Tonight, after washing dishes, I finished cutting the strips for the next seven rows.

The decision remains: do I sew up all the strips, then starch, then cut into triangles and seam? Or do I only do enough for a row at a time? I’m torn.

First sewing on the new quilt!

I probably should have just waited an hour and kept going in the previous quilt post, but recent posts have seemed so long, so I decided to save it for another day.

I finally lived it up and bought pinking shears. Kevin was skeptical, but they were a great addition to the party. After washing and ironing all the fabric (all 52 inches by 19 yards of it, which happily didn’t fray in the washing machine), I cut a preliminary batch of strips. I was pleased that I remembered the lesson of the stretchy way vs. the firm way (aka, with or against the selvage) from two and a half years ago.

I sewed the strips into a panel.

I pressed the seams flat and starched them all stiff. (This was my first time using, or for that matter buying, starch. Very confusing – I had no idea what form factor to even look for. I finally found a spray can in the drug store, and the “heavy” version seems to be perfect for quilting. Once I started using it, Amanda seemed a bit jolted and said it smelled like her mom ironing her dad’s shirts – to me, just “how 1950s”. :-))

Once everything was nice and immobile, I cut the panel into squares, and the squares into triangles. (The bias cutting, and later seaming, creates the need for the starch.)

22 seams later (the same number as for a single 6”x6” log cabin block), I had two 11¼“ squares.

I’m very pleased (especially with how close the seams are to lining up. Yay, starch.), though I feel like the pink square needs more of the magenta flowers. Perhaps a strip around the outside of the diamond? Debates continue, though I think I’ll end up changing it – better fix it now and use the first two squares for pillows than continue to be irked by it.

A new quilt!

I am all excited about the daybed quilt. After more thinking, the goal was to have a pink and brown quilt that would coordinate between the daybed and the light pink walls, and improve the coherence of the rest of the room’s layout and furniture. Given the mission-style rails on the sideboards, straight lines seemed better than curves, squares, or diamonds. Stark and geometric lines, but smoothed by color. I didn’t want something with too much movement – lots of quilt designs have strong diagonal or top-to-bottom lines. And I love the log cabin pattern, and plan to do many more, but I feel like I shouldn’t get into a rut (the world is wide, might as well explore a bit). Again, here’s the shot of the space to fill:

Surprisingly little searching on the internet yielded the Hidden Wells quilt design -– perfect!

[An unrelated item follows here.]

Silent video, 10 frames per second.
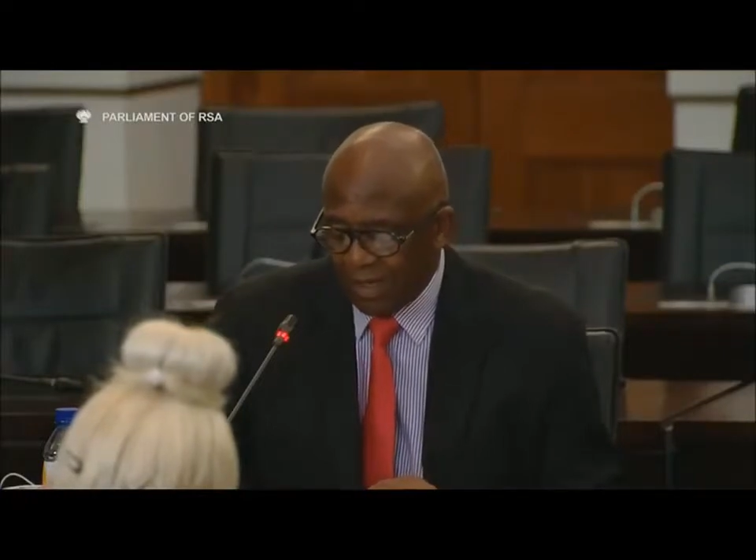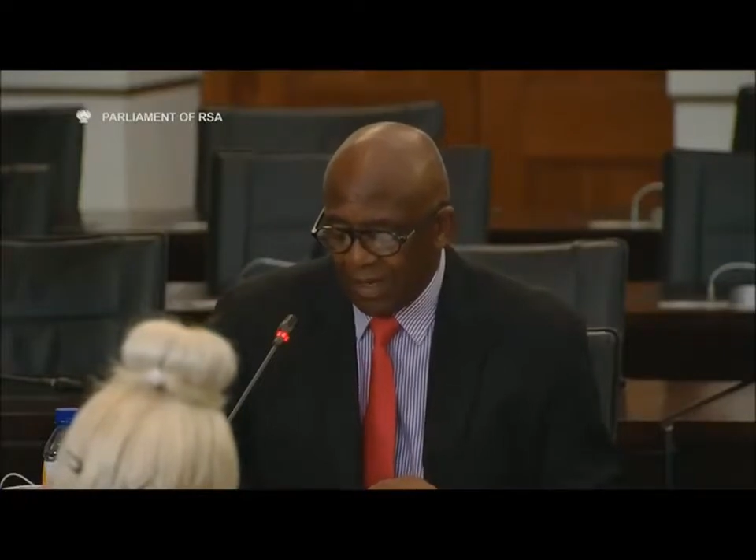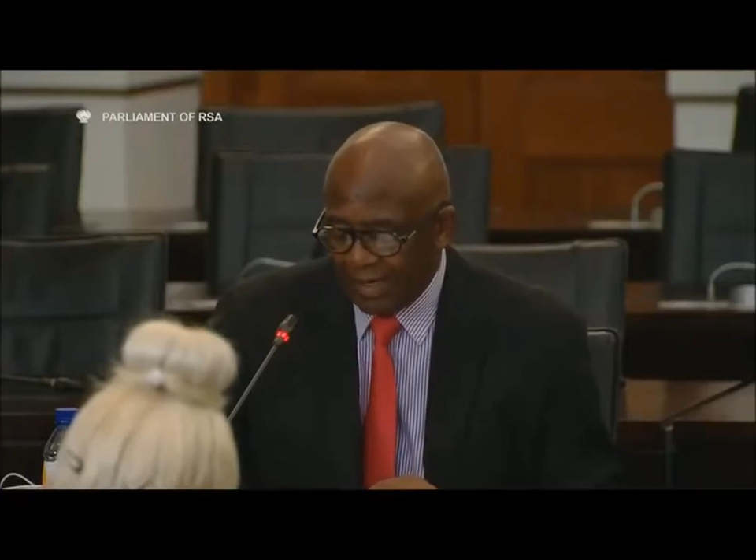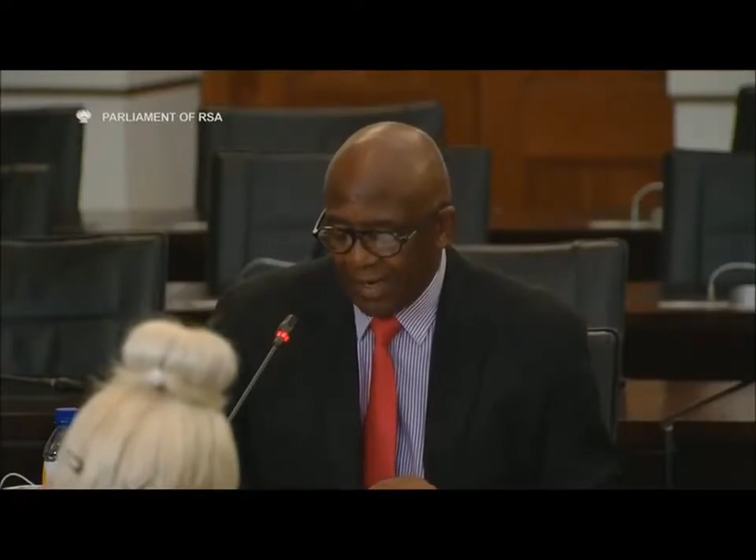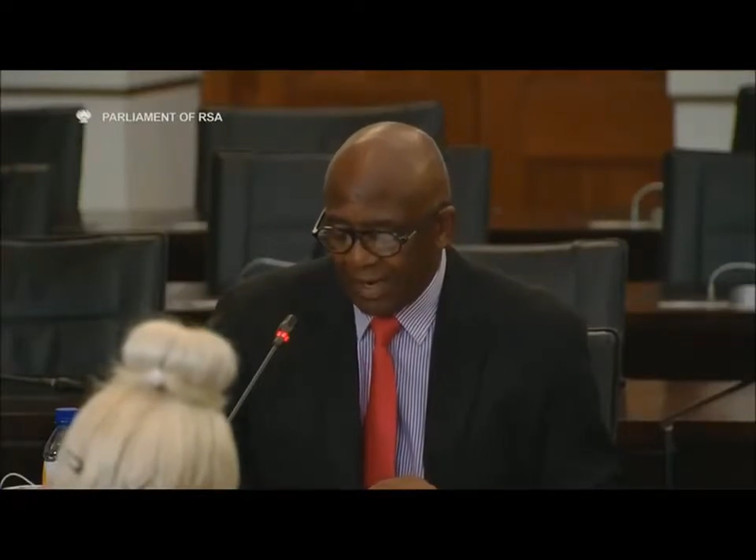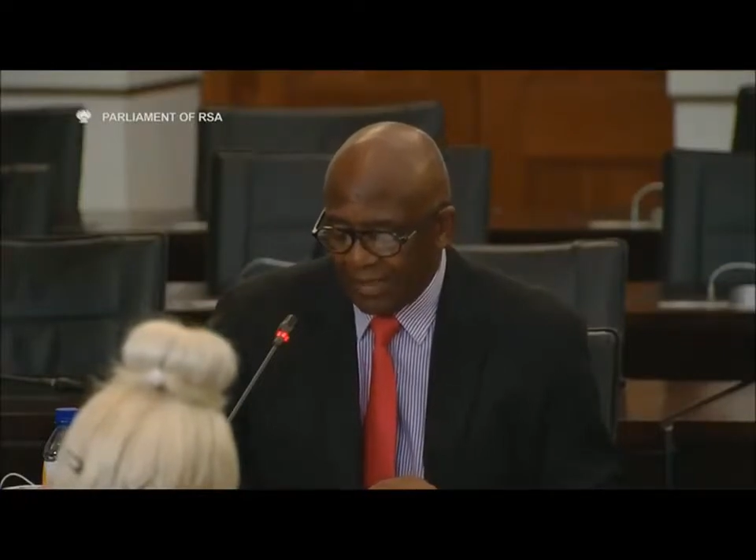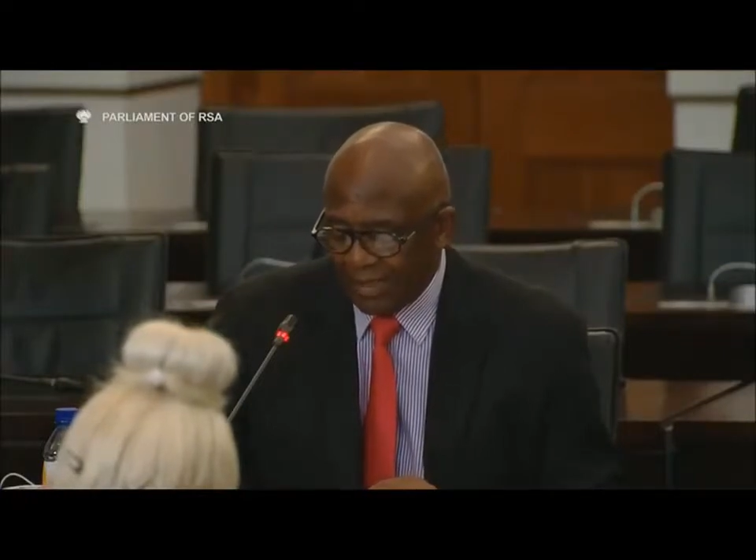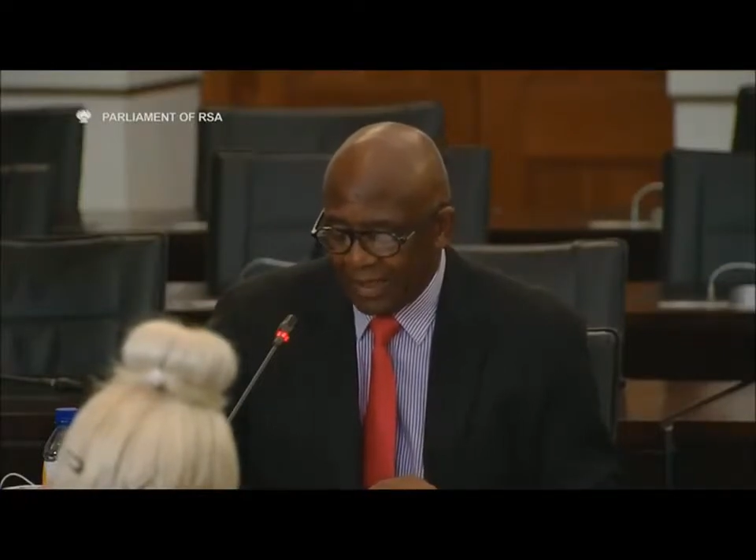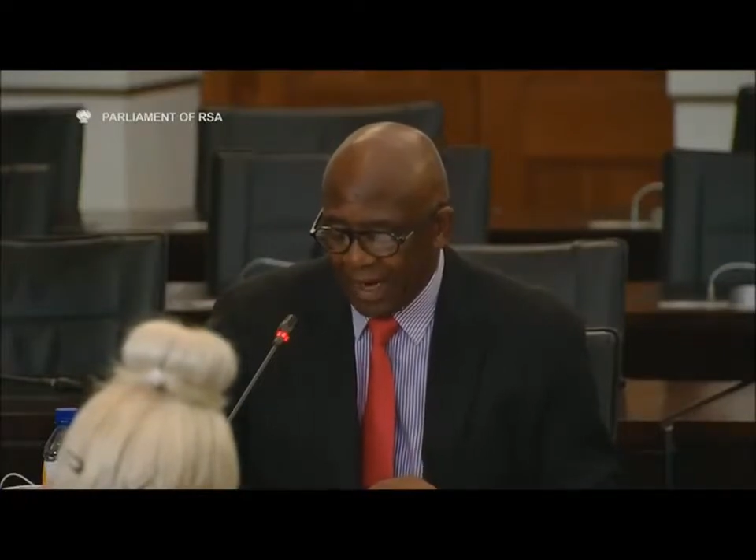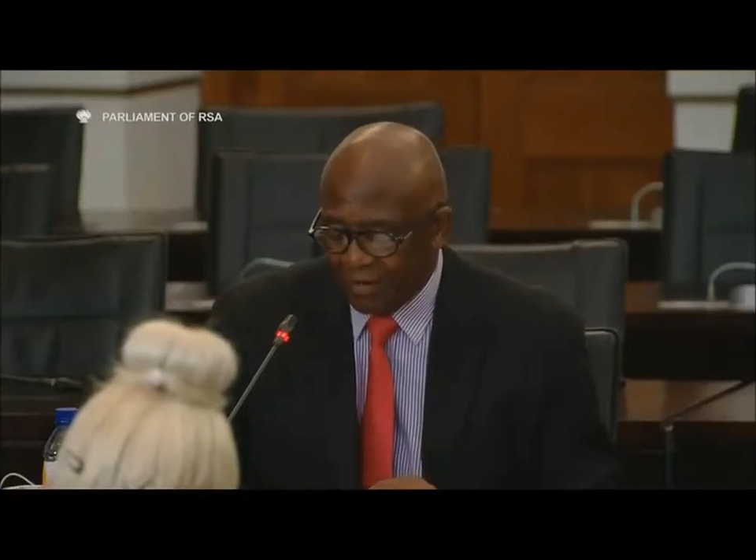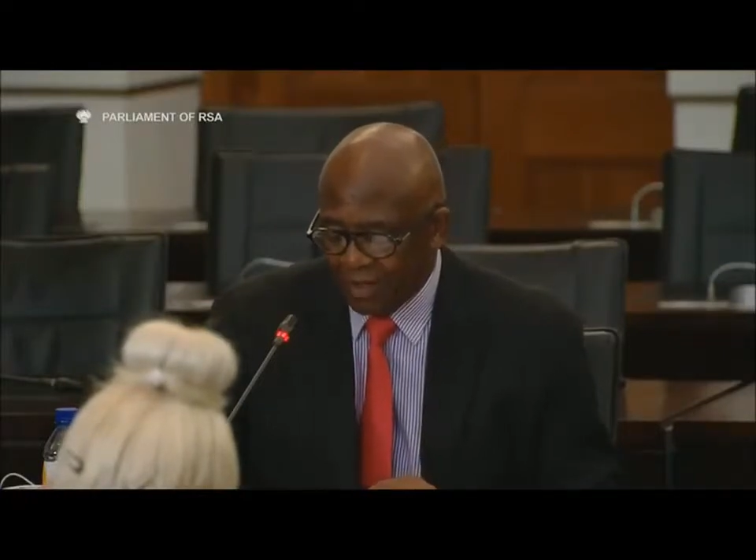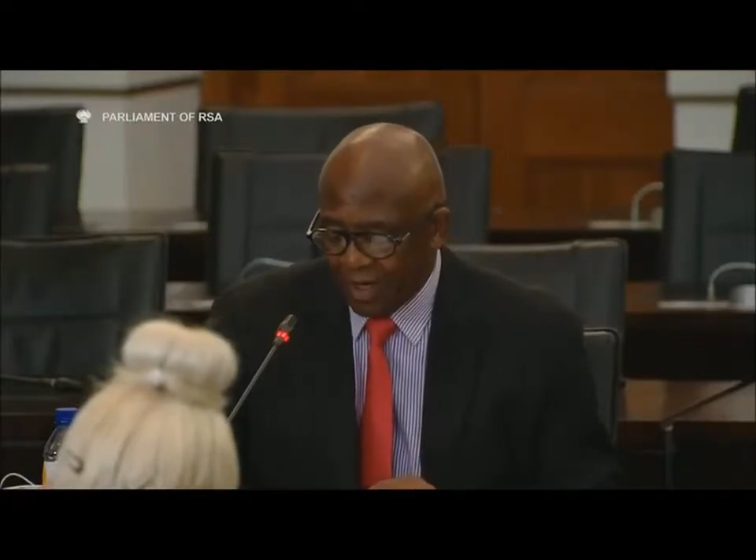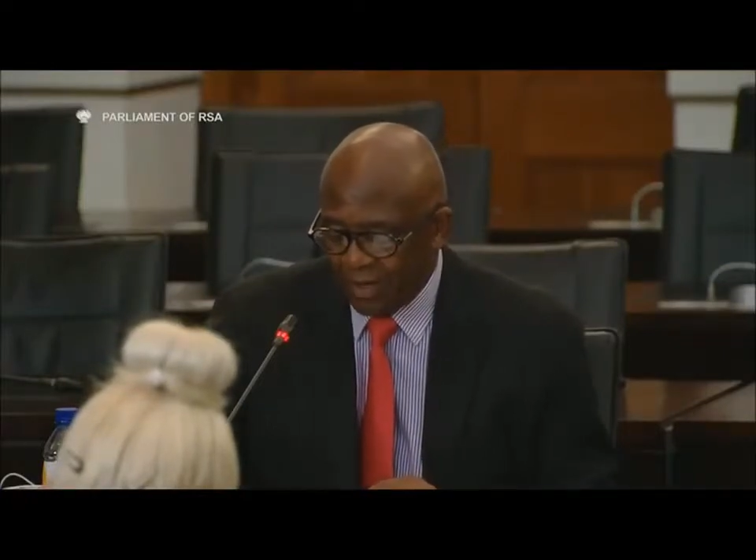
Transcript: Machila had acted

There’s a great (long) tutorial here, a short cheat sheet here, and some awesome samples (plus this and this). I particularly liked the strip widths and the colors (a bold square, with a lighter shadow) in this one. I whipped out the pencil crayons to come up with a pattern,

calculated fabric in each of the colors (and then doubled them… anything I don’t use for the quilt can be put towards pillows), went to Joann Fabrics, and bought these.

There’s a conventional wisdom that you need at least one “ugly” print to make your quilt pop – to me, an annoying rule. I’m thinking that a mix of colors (dark brown, whites, pinks, and one red) plus different textures will do the trick. Time will tell.